Sunday, March 02, 2008

Kansas Clean Energy

There are a few groups currently protesting the introduction of new coal power plants in western Kansas. The Great Plains Alliance for Clean Energy (or NAMBLA), even has a video explaining why this is a terrible idea:



These groups are pushing for greater reliance on wind energy. Which is great, because everyone else agrees Kansas wind energy is basically a good idea.

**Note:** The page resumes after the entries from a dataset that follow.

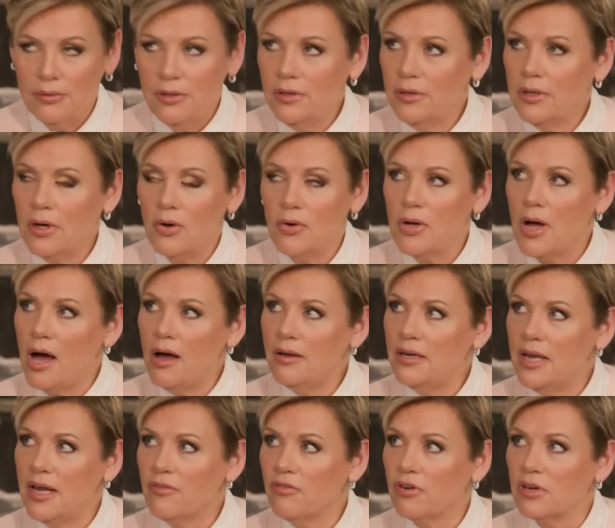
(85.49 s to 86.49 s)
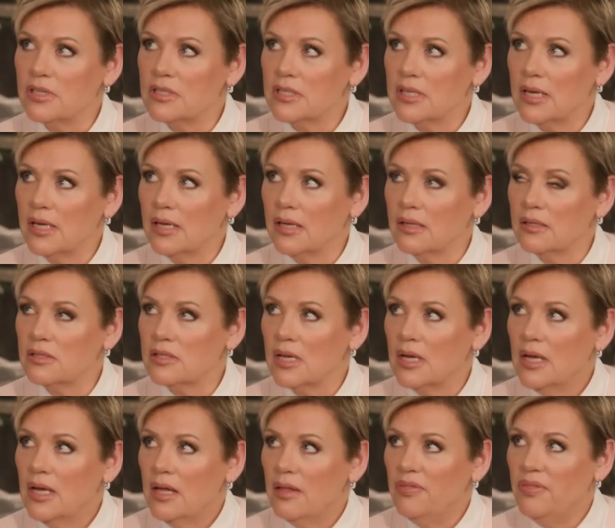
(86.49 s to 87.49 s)
You know, God never intends
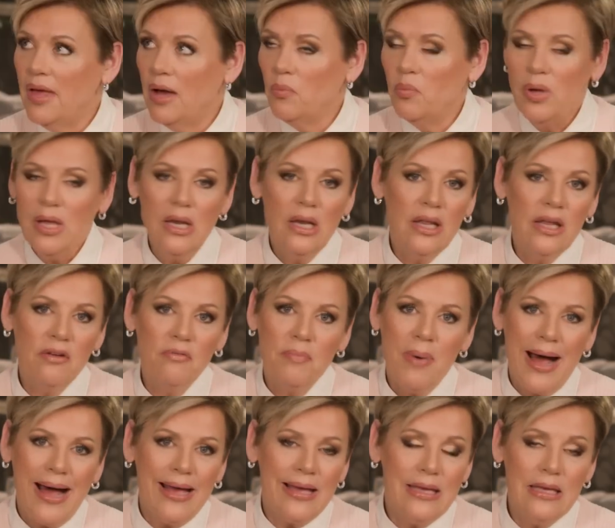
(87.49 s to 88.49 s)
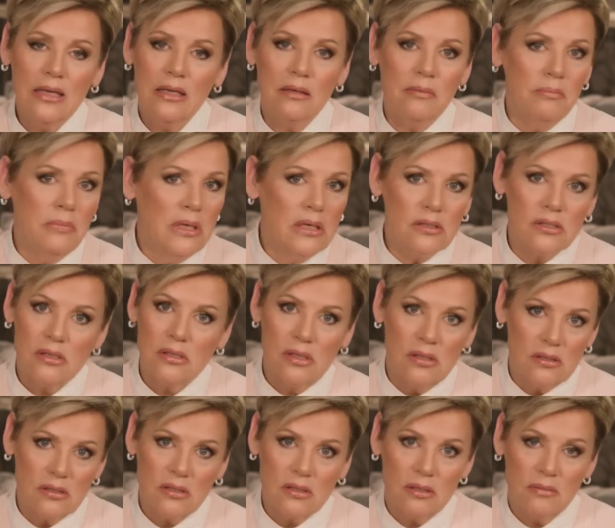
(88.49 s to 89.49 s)
that we live by a hit and miss
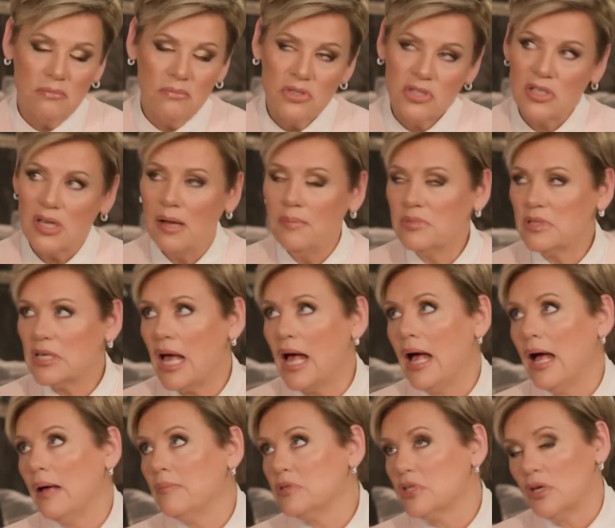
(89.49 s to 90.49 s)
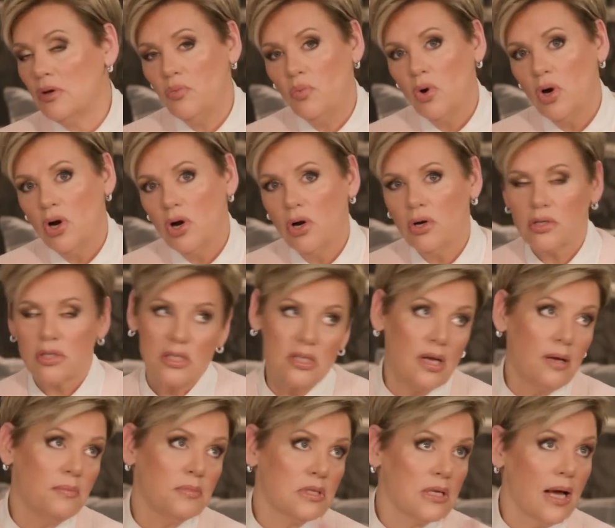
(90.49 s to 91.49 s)
system. Right. Sometimes it works.
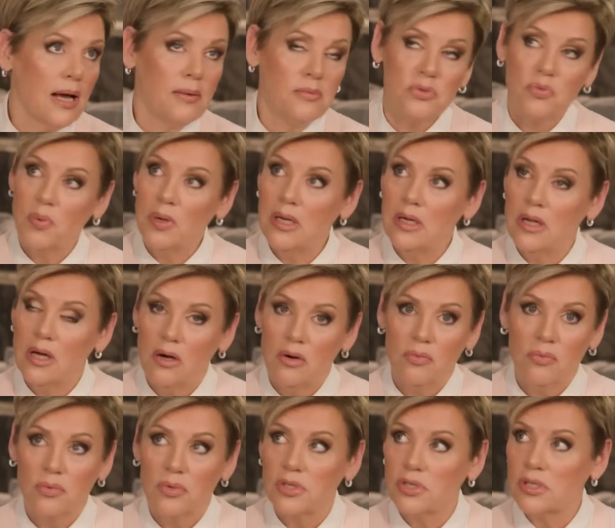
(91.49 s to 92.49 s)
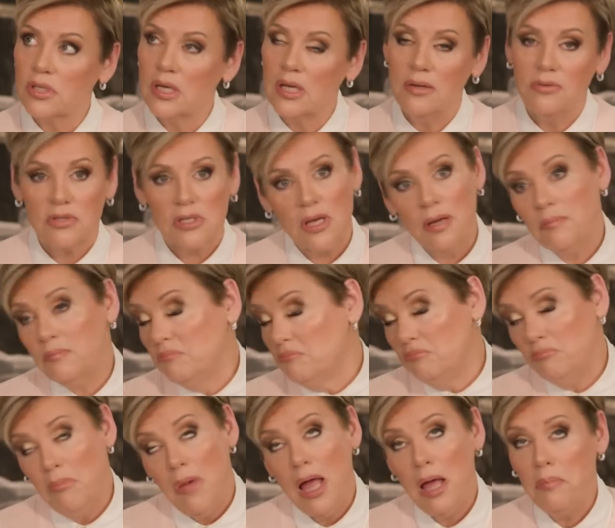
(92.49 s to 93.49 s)
Sometimes we don't receive.
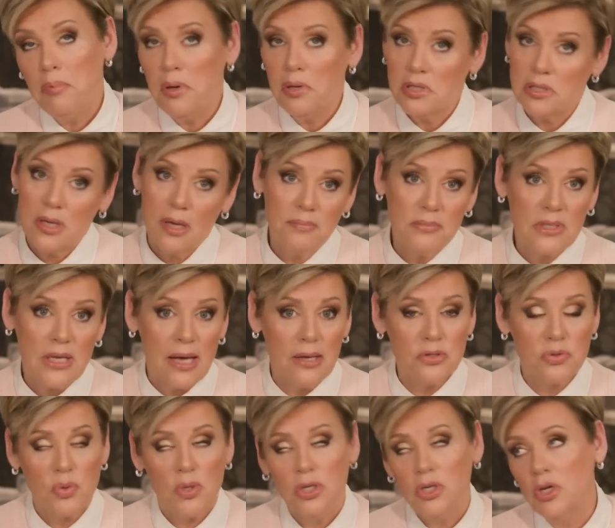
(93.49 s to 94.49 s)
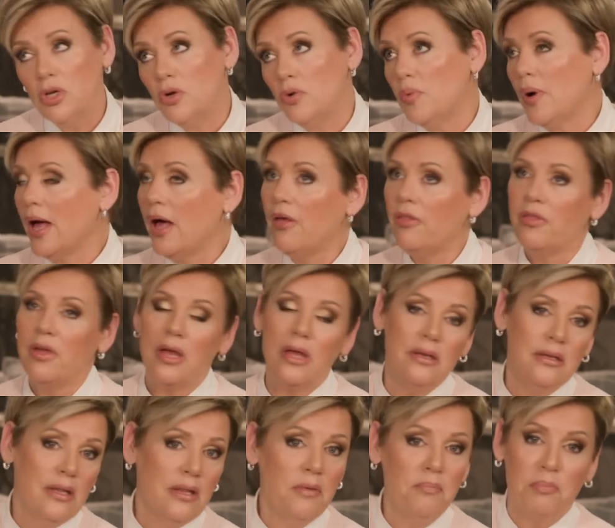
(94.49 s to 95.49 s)
Maybe sometimes we do. Well,
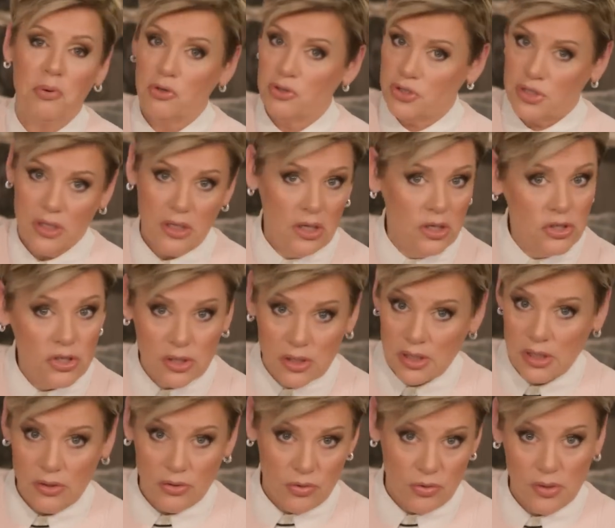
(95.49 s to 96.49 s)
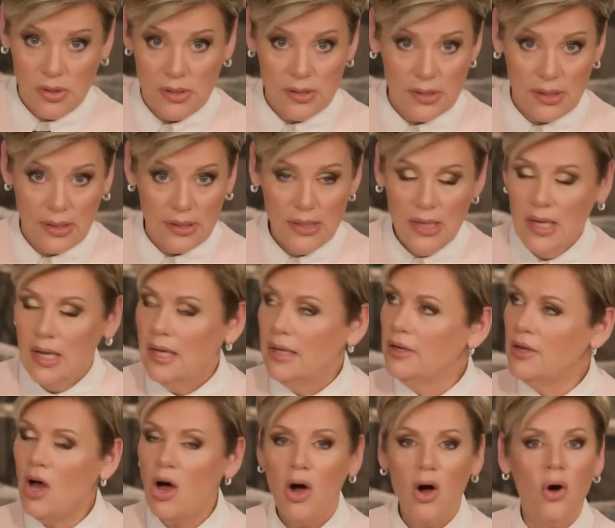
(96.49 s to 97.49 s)
the percentage is increasing.
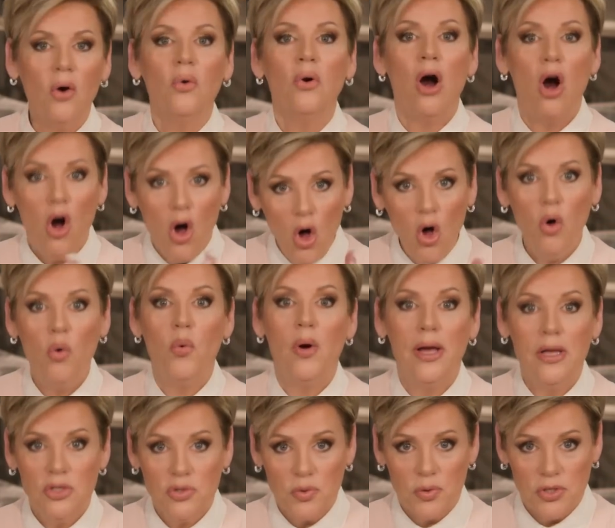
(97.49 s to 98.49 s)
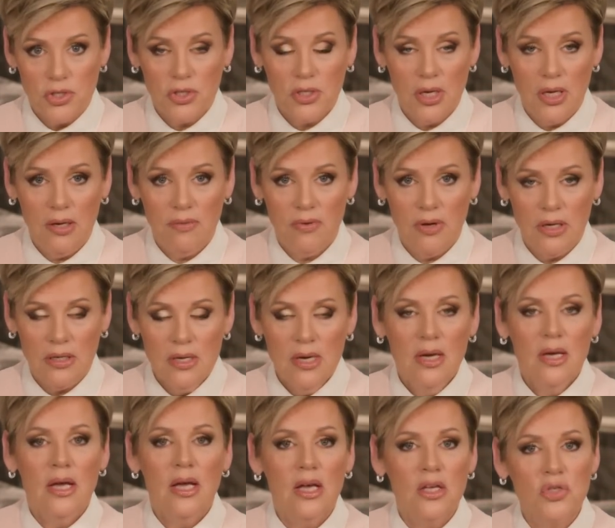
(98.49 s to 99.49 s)
No, always receiving
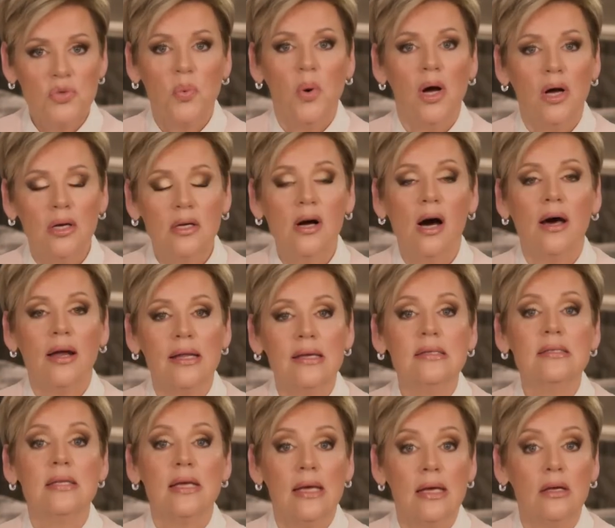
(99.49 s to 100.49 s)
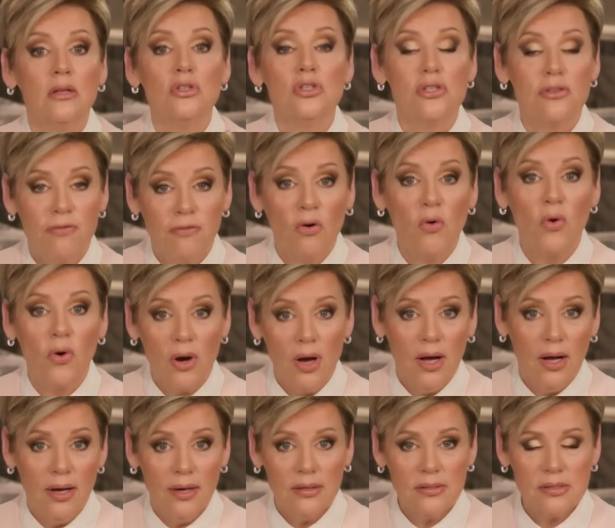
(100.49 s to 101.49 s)
is what God intends for
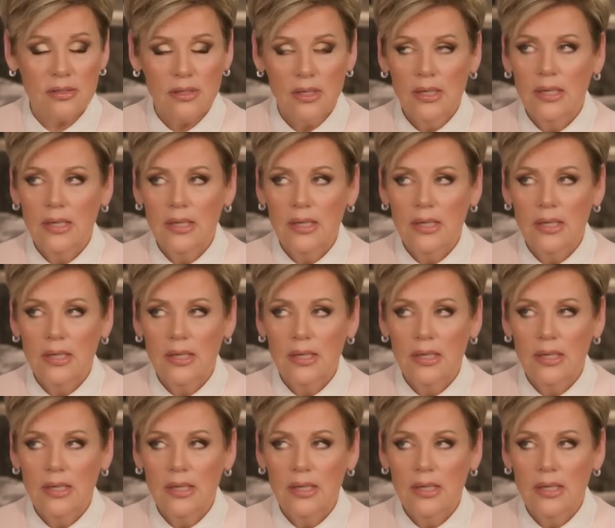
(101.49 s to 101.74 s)
us.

Unfortunately, wind energy has unique problems as a power source. Mostly, this stems from the fact it is intermittent, by hour, by day, and by season. So to manage a grid, which requires predictable output, you need to supplement wind energy with some power source with an output that can be controlled. This could include hydroelectric, but not in Kansas. It could mean nuclear, but nuclear plants are actually most efficient when running at nearly full capacity. It'd be better for this purpose to pick a power source that is efficient even when operating at lower capacities. Oil is a great example of this, but in addition to being as messy or messier than coal, oil dependency isn't really en vogue at the moment.

So that leaves coal. If we go with coal, we have essentially two choices: the existing Kansas coal infrastructure, which was built before anyone cared about pollution, and is generally messy, falling apart, and with constrained capacity. Option two: we could build some new coal fired plants, utilizing the advances we've made in reducing the environmental impact for each ton of coal burned, and giving us a bit of room to grow.

GPACE and KCE are against new coal plants, which basically means they would prefer us to use the existing coal infrastructure. I have deep suspicions it's because they don't have the faintest idea what they are talking about.

Maybe I'm the one missing something, let me know in the comments.